About this exercise:
Each entry must come back word for word; drop the images as you go.

━━━━

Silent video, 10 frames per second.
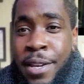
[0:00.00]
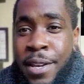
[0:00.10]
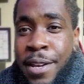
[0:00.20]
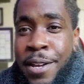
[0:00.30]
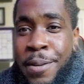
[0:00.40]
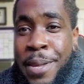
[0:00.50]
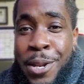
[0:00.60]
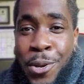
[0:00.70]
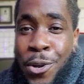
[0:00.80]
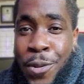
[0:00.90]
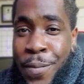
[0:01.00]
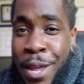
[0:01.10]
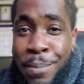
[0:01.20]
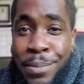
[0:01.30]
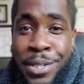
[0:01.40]
at all.
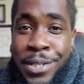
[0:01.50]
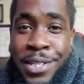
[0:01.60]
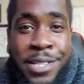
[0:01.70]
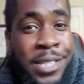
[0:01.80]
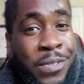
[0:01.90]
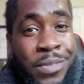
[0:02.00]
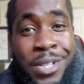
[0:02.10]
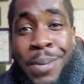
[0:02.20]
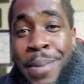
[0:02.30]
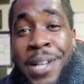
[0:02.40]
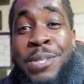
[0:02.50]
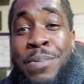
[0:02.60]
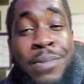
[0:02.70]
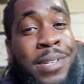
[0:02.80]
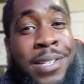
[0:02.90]
I'm literally just giving y'all my
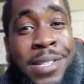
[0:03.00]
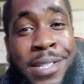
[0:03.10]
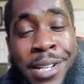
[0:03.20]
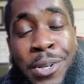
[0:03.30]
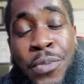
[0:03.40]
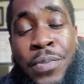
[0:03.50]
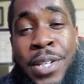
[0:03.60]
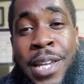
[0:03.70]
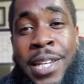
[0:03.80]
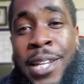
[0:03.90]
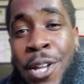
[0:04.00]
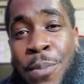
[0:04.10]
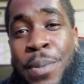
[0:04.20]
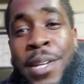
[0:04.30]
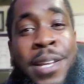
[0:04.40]
experience, and hopefully I can
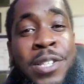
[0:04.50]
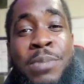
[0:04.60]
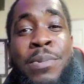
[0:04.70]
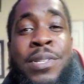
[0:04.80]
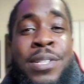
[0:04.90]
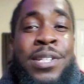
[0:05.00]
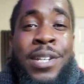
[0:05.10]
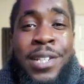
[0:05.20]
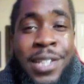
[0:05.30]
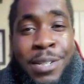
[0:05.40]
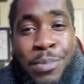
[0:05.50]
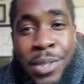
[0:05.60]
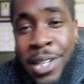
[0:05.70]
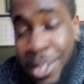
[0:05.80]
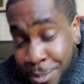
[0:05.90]
help some other young
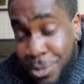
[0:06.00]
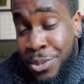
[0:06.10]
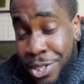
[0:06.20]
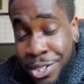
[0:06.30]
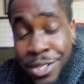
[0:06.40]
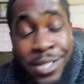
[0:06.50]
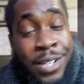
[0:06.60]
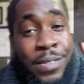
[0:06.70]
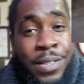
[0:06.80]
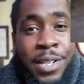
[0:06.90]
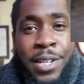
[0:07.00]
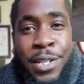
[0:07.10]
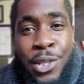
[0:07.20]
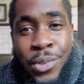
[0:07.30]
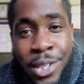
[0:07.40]
gigging musicians out there,
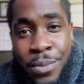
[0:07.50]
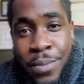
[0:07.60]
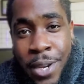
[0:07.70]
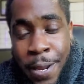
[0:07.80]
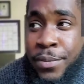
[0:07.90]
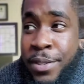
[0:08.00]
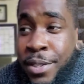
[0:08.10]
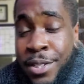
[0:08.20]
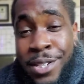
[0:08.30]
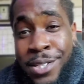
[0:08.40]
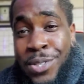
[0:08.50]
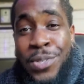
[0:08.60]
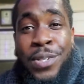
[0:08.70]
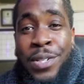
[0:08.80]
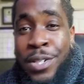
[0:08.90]
get right. Just so
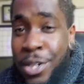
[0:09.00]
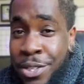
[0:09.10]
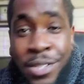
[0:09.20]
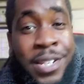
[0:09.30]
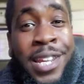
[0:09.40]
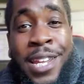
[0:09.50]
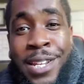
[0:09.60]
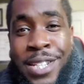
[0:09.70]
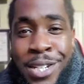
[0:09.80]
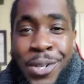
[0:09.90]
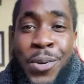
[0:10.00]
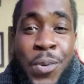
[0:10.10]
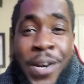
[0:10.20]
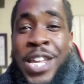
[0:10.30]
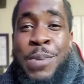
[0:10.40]
you understand, who
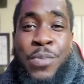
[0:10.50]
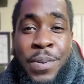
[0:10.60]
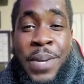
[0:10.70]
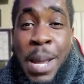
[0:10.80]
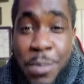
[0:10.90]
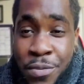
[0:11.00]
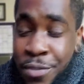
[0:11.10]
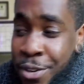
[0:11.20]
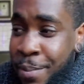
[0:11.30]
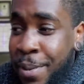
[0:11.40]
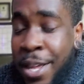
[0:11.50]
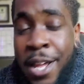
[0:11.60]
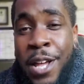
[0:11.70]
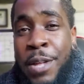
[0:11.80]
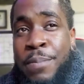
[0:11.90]
I am, where I'm coming from.
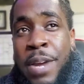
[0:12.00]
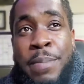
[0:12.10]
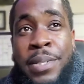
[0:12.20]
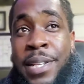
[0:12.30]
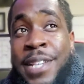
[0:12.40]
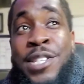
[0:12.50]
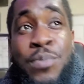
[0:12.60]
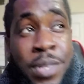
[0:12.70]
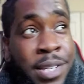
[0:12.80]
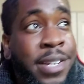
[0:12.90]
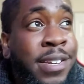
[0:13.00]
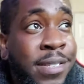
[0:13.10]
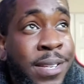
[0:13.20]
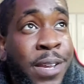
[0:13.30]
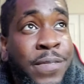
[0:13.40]
Probably in the last 3
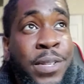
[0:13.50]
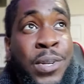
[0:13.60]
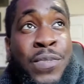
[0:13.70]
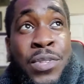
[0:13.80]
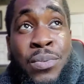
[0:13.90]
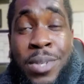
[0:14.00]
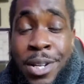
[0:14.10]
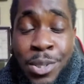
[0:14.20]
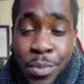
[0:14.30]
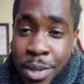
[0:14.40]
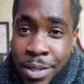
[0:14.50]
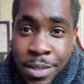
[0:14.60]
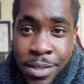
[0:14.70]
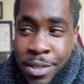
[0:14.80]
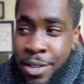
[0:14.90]
years, I've done over 300 weddings,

━━━━

Task answer:
Silent video, 10 frames per second.
[0:00.00]
[0:00.10]
[0:00.20]
[0:00.30]
[0:00.40]
[0:00.50]
[0:00.60]
[0:00.70]
[0:00.80]
[0:00.90]
[0:01.00]
[0:01.10]
[0:01.20]
[0:01.30]
[0:01.40]
at all.
[0:01.50]
[0:01.60]
[0:01.70]
[0:01.80]
[0:01.90]
[0:02.00]
[0:02.10]
[0:02.20]
[0:02.30]
[0:02.40]
[0:02.50]
[0:02.60]
[0:02.70]
[0:02.80]
[0:02.90]
I'm literally just giving y'all my
[0:03.00]
[0:03.10]
[0:03.20]
[0:03.30]
[0:03.40]
[0:03.50]
[0:03.60]
[0:03.70]
[0:03.80]
[0:03.90]
[0:04.00]
[0:04.10]
[0:04.20]
[0:04.30]
[0:04.40]
experience, and hopefully I can
[0:04.50]
[0:04.60]
[0:04.70]
[0:04.80]
[0:04.90]
[0:05.00]
[0:05.10]
[0:05.20]
[0:05.30]
[0:05.40]
[0:05.50]
[0:05.60]
[0:05.70]
[0:05.80]
[0:05.90]
help some other young
[0:06.00]
[0:06.10]
[0:06.20]
[0:06.30]
[0:06.40]
[0:06.50]
[0:06.60]
[0:06.70]
[0:06.80]
[0:06.90]
[0:07.00]
[0:07.10]
[0:07.20]
[0:07.30]
[0:07.40]
gigging musicians out there,
[0:07.50]
[0:07.60]
[0:07.70]
[0:07.80]
[0:07.90]
[0:08.00]
[0:08.10]
[0:08.20]
[0:08.30]
[0:08.40]
[0:08.50]
[0:08.60]
[0:08.70]
[0:08.80]
[0:08.90]
get right. Just so
[0:09.00]
[0:09.10]
[0:09.20]
[0:09.30]
[0:09.40]
[0:09.50]
[0:09.60]
[0:09.70]
[0:09.80]
[0:09.90]
[0:10.00]
[0:10.10]
[0:10.20]
[0:10.30]
[0:10.40]
you understand, who
[0:10.50]
[0:10.60]
[0:10.70]
[0:10.80]
[0:10.90]
[0:11.00]
[0:11.10]
[0:11.20]
[0:11.30]
[0:11.40]
[0:11.50]
[0:11.60]
[0:11.70]
[0:11.80]
[0:11.90]
I am, where I'm coming from.
[0:12.00]
[0:12.10]
[0:12.20]
[0:12.30]
[0:12.40]
[0:12.50]
[0:12.60]
[0:12.70]
[0:12.80]
[0:12.90]
[0:13.00]
[0:13.10]
[0:13.20]
[0:13.30]
[0:13.40]
Probably in the last 3
[0:13.50]
[0:13.60]
[0:13.70]
[0:13.80]
[0:13.90]
[0:14.00]
[0:14.10]
[0:14.20]
[0:14.30]
[0:14.40]
[0:14.50]
[0:14.60]
[0:14.70]
[0:14.80]
[0:14.90]
years, I've done over 300 weddings,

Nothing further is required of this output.